• [EXERCISE INSTRUCTIONS] How do the lines below between the ones holding "(1086.30 s to 1087.30 s)" and "Lip reading: So", inclusive, read? Give them again exactly, with no other lines.

• [DATA EXCERPTS]
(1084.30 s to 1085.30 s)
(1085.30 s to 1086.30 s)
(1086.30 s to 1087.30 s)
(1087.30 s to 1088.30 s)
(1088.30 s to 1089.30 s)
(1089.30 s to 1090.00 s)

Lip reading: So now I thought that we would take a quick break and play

==

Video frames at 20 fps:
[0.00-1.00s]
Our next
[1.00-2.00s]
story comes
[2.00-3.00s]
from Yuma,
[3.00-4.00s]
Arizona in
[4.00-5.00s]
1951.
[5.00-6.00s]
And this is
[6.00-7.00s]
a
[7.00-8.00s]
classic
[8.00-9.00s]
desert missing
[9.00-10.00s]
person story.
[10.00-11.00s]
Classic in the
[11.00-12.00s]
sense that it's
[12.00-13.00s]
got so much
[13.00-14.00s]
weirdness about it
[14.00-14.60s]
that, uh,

• [ANSWER SECTION]
(1086.30 s to 1087.30 s)
(1087.30 s to 1088.30 s)
(1088.30 s to 1089.30 s)
(1089.30 s to 1090.00 s)

Lip reading: So now I thought that we would take a quick break and play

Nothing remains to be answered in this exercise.